While the occurrence of SNVs varied across samples, the consensus sequence of BTV17-INPUT shared 100% nucleotide identity with output viruses across all conditions in segments 1, 2, 3, 4, 6, 7, 8, and 9, and >99.8% nucleotide identity in segments 5 and 10. Consensus sequences for BTV17-CUVA, BTV17-ALT, and BTV17-BPAEC were identical across all ten segments at each time point (passages 1, 3, 6, 9, and 10).
Single nucleotide consensus changes (i.e., variants with >50% frequency) arose and approached fixation in segments 5 (nonsynonymous, residue 229I → R) and 10 (synonymous, nucleotide 360A → G) after a single passage in CuVaW3 cells or BPAEC cells. These changes were conserved across remaining passages in all three cell culture conditions (segment 5 229I → R frequency: 99.35–99.96%, and segment 10 360A → G frequency: 97.39–99.89% across all samples).
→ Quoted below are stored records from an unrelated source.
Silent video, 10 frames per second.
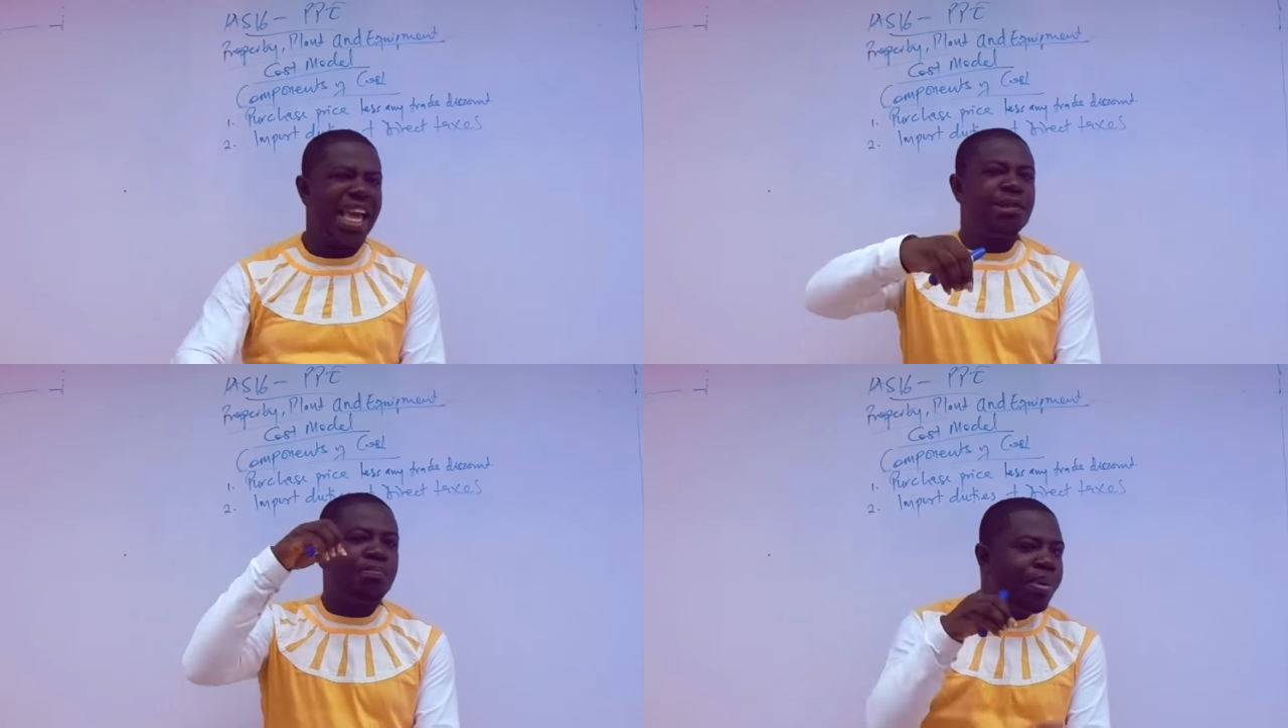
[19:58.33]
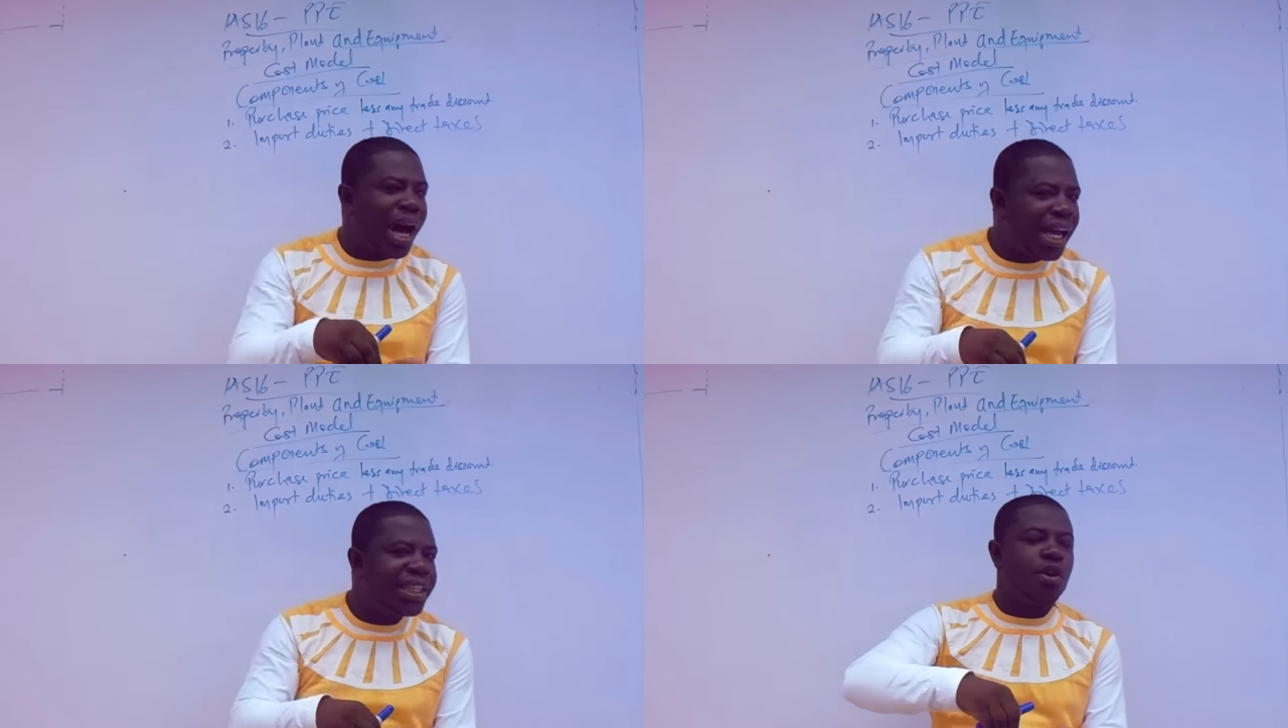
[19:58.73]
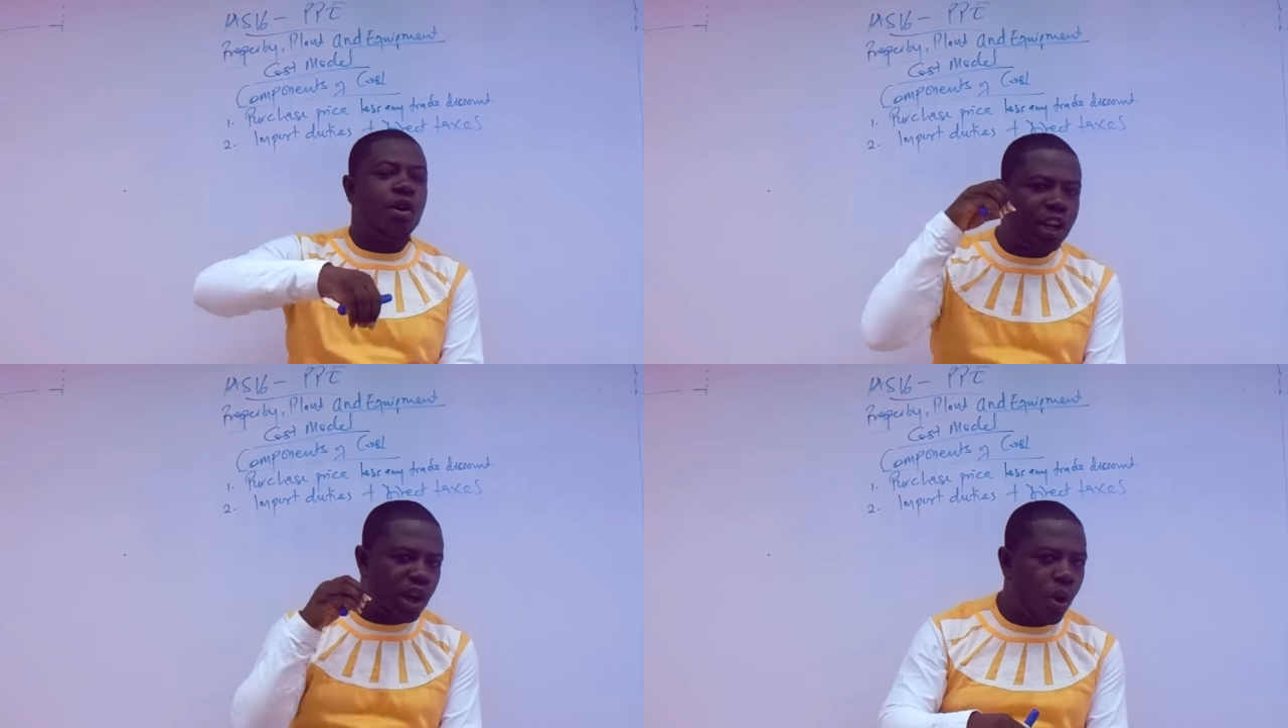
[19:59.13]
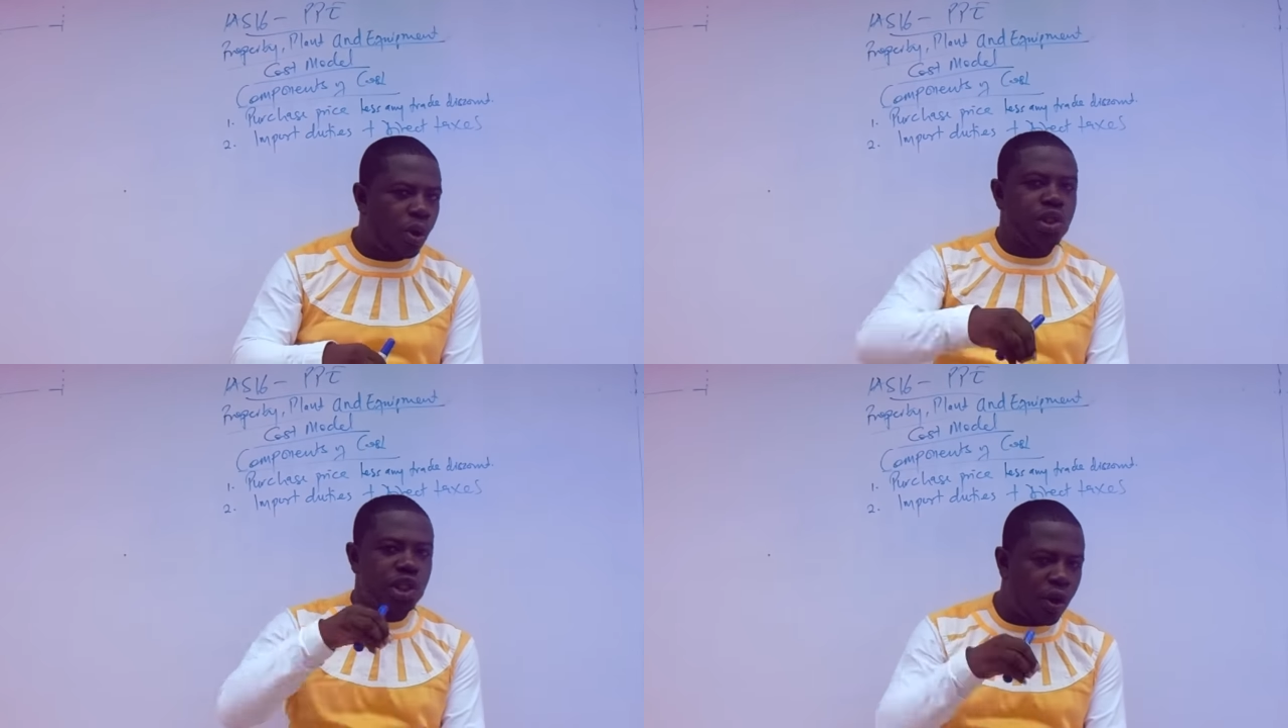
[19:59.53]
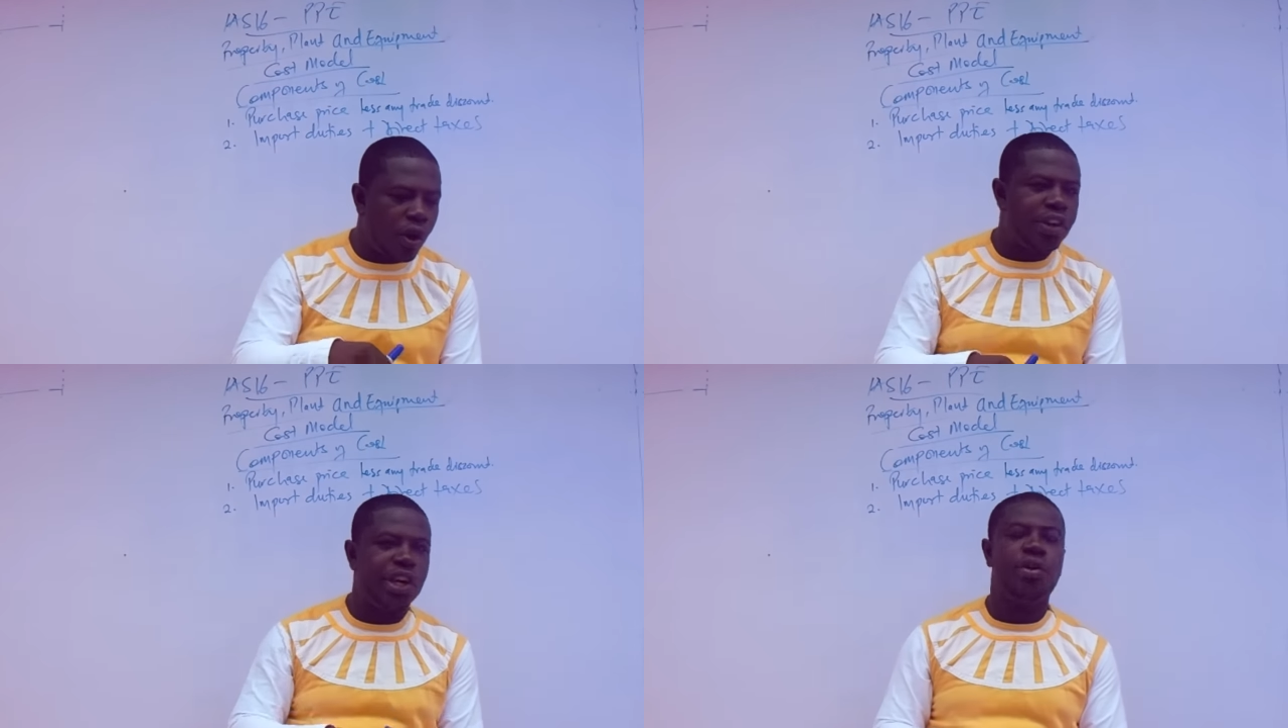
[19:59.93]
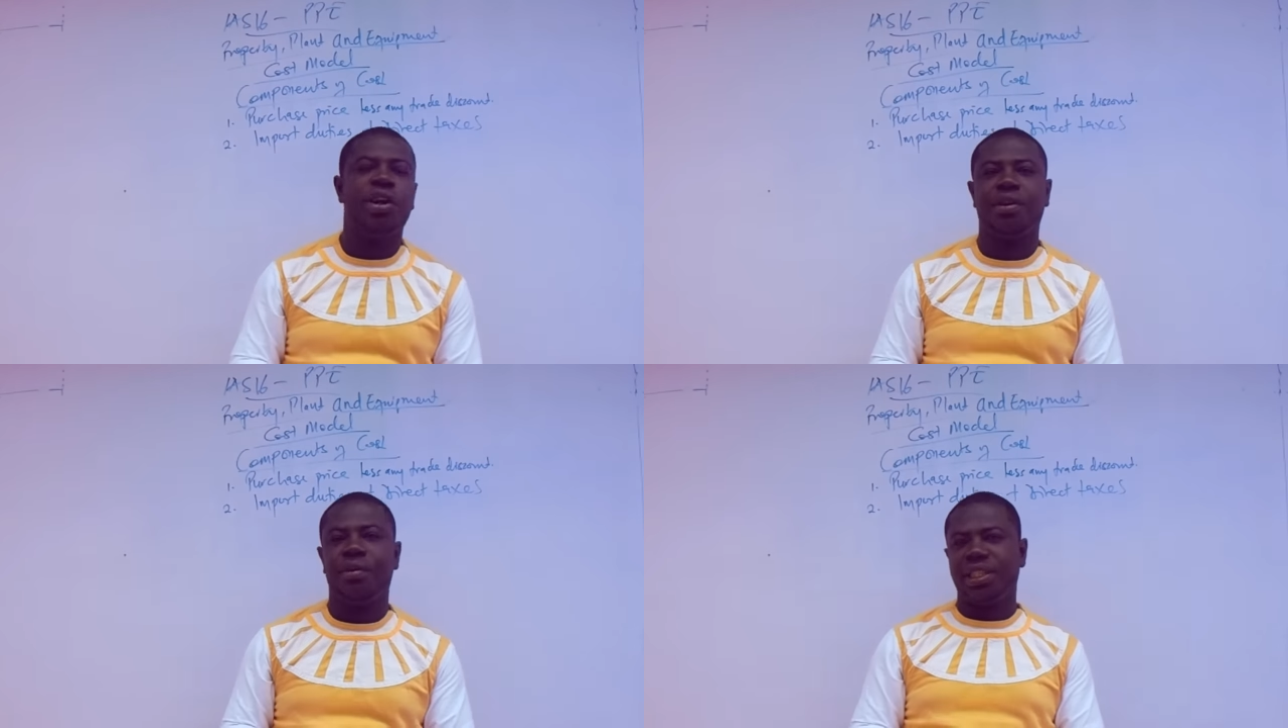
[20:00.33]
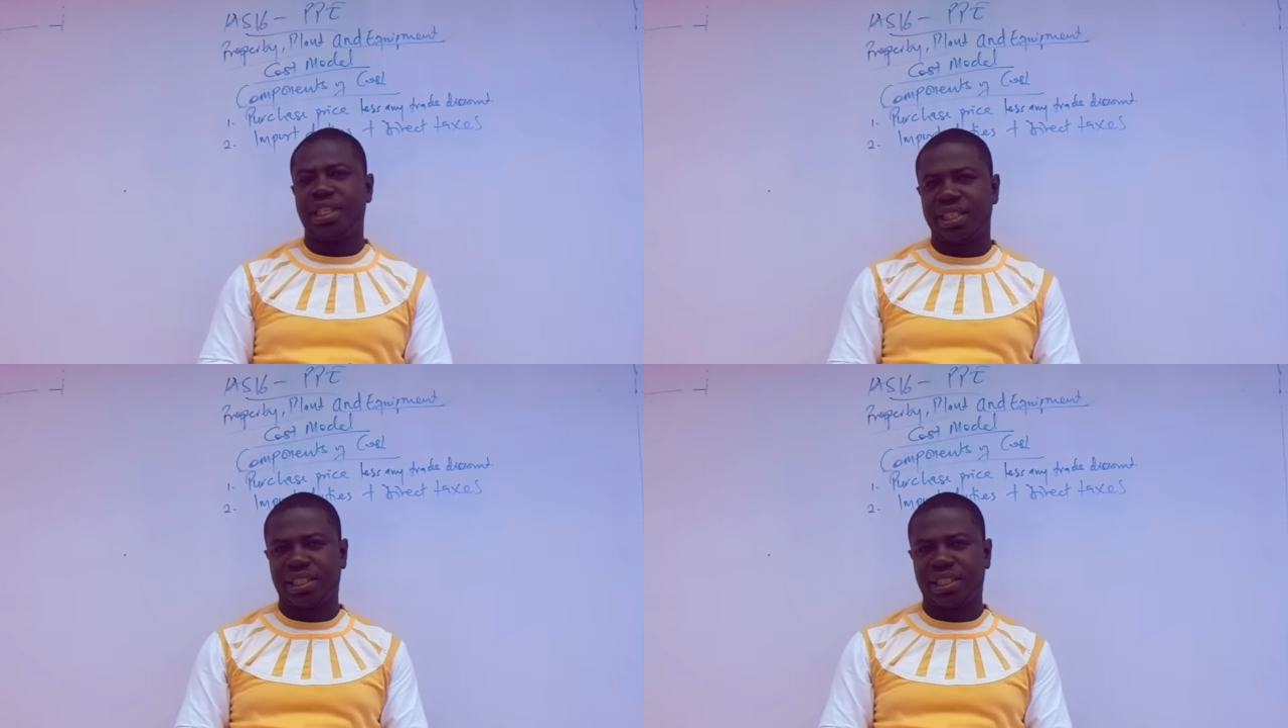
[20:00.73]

is part of the cost of the non-current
No further consensus changes occurred with additional passages.
Resequencing of an additional aliquot of the original BTV17-INPUT virus confirmed that neither variant was present as the consensus nucleotide in the input virus. The segment 5 229I → R variant was detected in 0 of 685 reads at that site in the initially sequenced input virus, and in only 1 of 1175 reads at that site (0.05% frequency) in the subsequent aliquot. In contrast, the segment 10 360A → G variant was detected at approximately 20% frequency in both aliquots of the input virus.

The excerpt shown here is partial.